▶ _AIM OF THE TASK_
Your task is to copy the data exactly while leaving out every picture.

▶ _DATASET_
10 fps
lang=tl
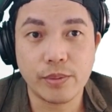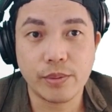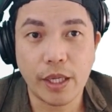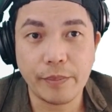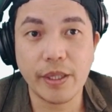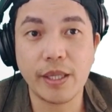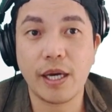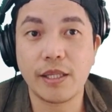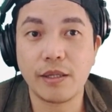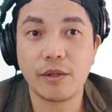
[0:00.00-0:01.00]
naibigay
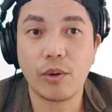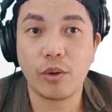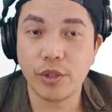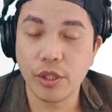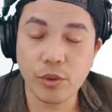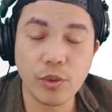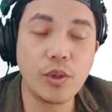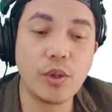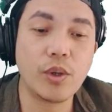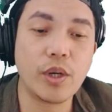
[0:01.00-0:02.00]
nating konting
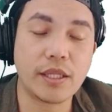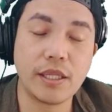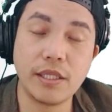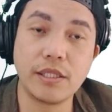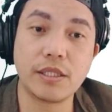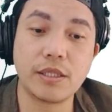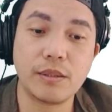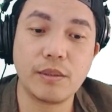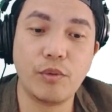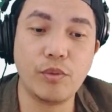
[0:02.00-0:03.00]
tulong, at least
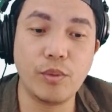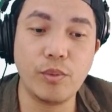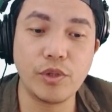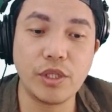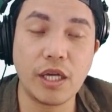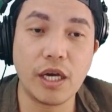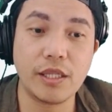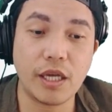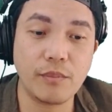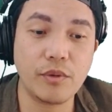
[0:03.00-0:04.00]
bumubuti ng
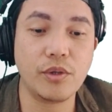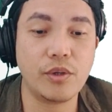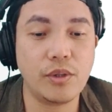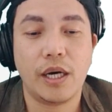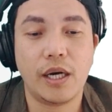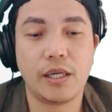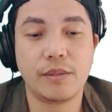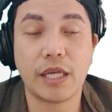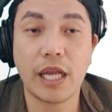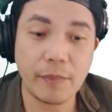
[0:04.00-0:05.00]
anak mo. No? Uh,
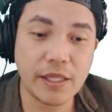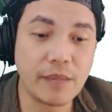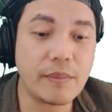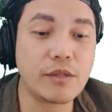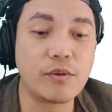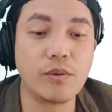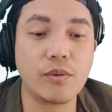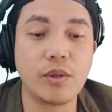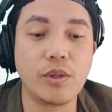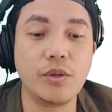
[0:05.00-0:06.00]
salamat naman
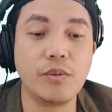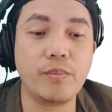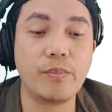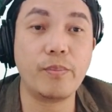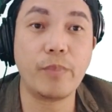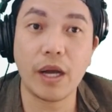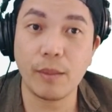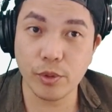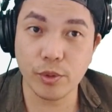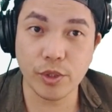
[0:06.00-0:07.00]
kung yung
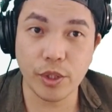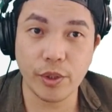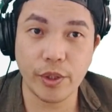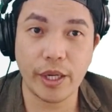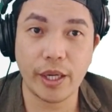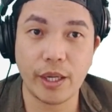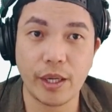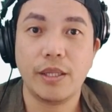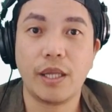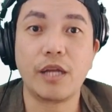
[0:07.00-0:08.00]
pag-abot ko sa iyo
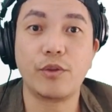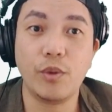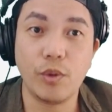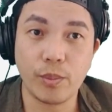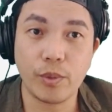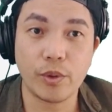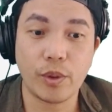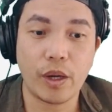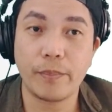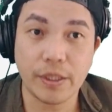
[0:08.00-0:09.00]
eh nakatulong
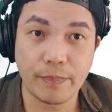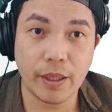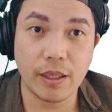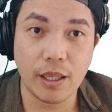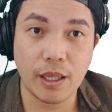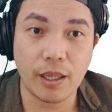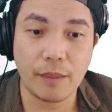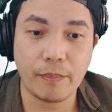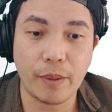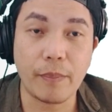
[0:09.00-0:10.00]
po sa pag
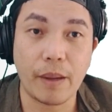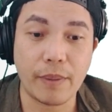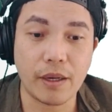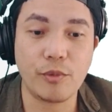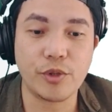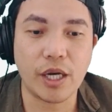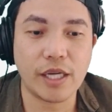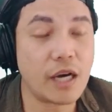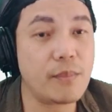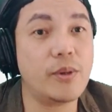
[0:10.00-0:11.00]
uh, pagpapagamot ng
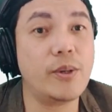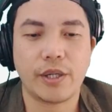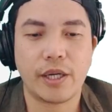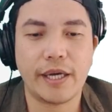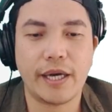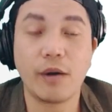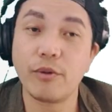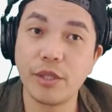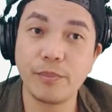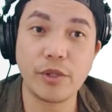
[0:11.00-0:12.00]
anak mo. Kaya
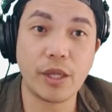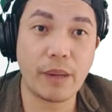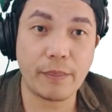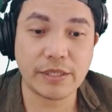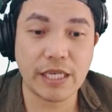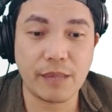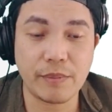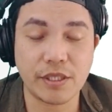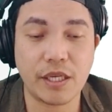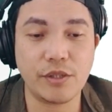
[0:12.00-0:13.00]
ako din po nagpapasalamat
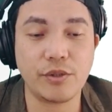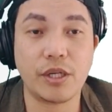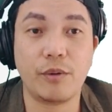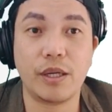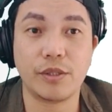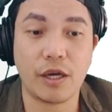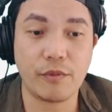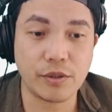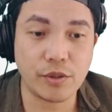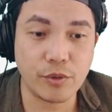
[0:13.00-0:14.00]
sa inyo sa walang
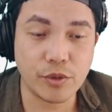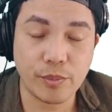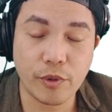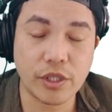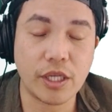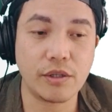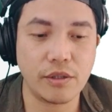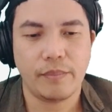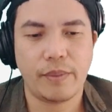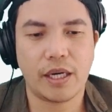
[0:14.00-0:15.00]
sawang sumusuporta no
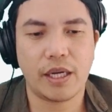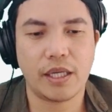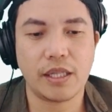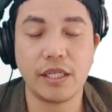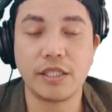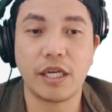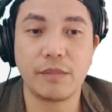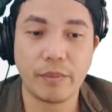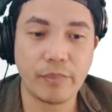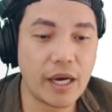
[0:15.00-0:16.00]
para at least kahit
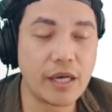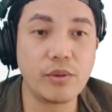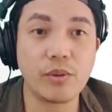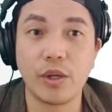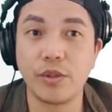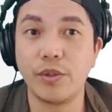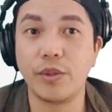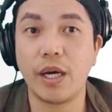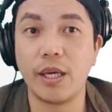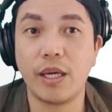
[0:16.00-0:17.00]
paano kung ano yung
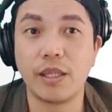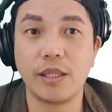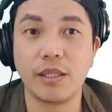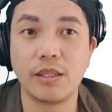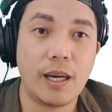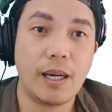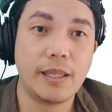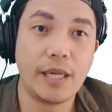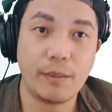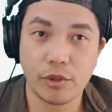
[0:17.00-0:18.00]
kaya nating uh,
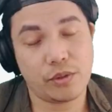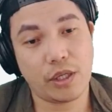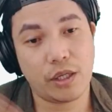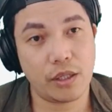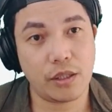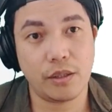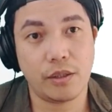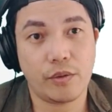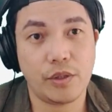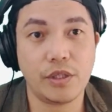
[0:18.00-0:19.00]
iabot sa
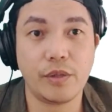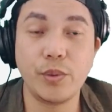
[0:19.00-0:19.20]
in the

▶ _EXERCISE RESPONSE_
10 fps
lang=tl
[0:00.00-0:01.00]
naibigay
[0:01.00-0:02.00]
nating konting
[0:02.00-0:03.00]
tulong, at least
[0:03.00-0:04.00]
bumubuti ng
[0:04.00-0:05.00]
anak mo. No? Uh,
[0:05.00-0:06.00]
salamat naman
[0:06.00-0:07.00]
kung yung
[0:07.00-0:08.00]
pag-abot ko sa iyo
[0:08.00-0:09.00]
eh nakatulong
[0:09.00-0:10.00]
po sa pag
[0:10.00-0:11.00]
uh, pagpapagamot ng
[0:11.00-0:12.00]
anak mo. Kaya
[0:12.00-0:13.00]
ako din po nagpapasalamat
[0:13.00-0:14.00]
sa inyo sa walang
[0:14.00-0:15.00]
sawang sumusuporta no
[0:15.00-0:16.00]
para at least kahit
[0:16.00-0:17.00]
paano kung ano yung
[0:17.00-0:18.00]
kaya nating uh,
[0:18.00-0:19.00]
iabot sa
[0:19.00-0:19.20]
in the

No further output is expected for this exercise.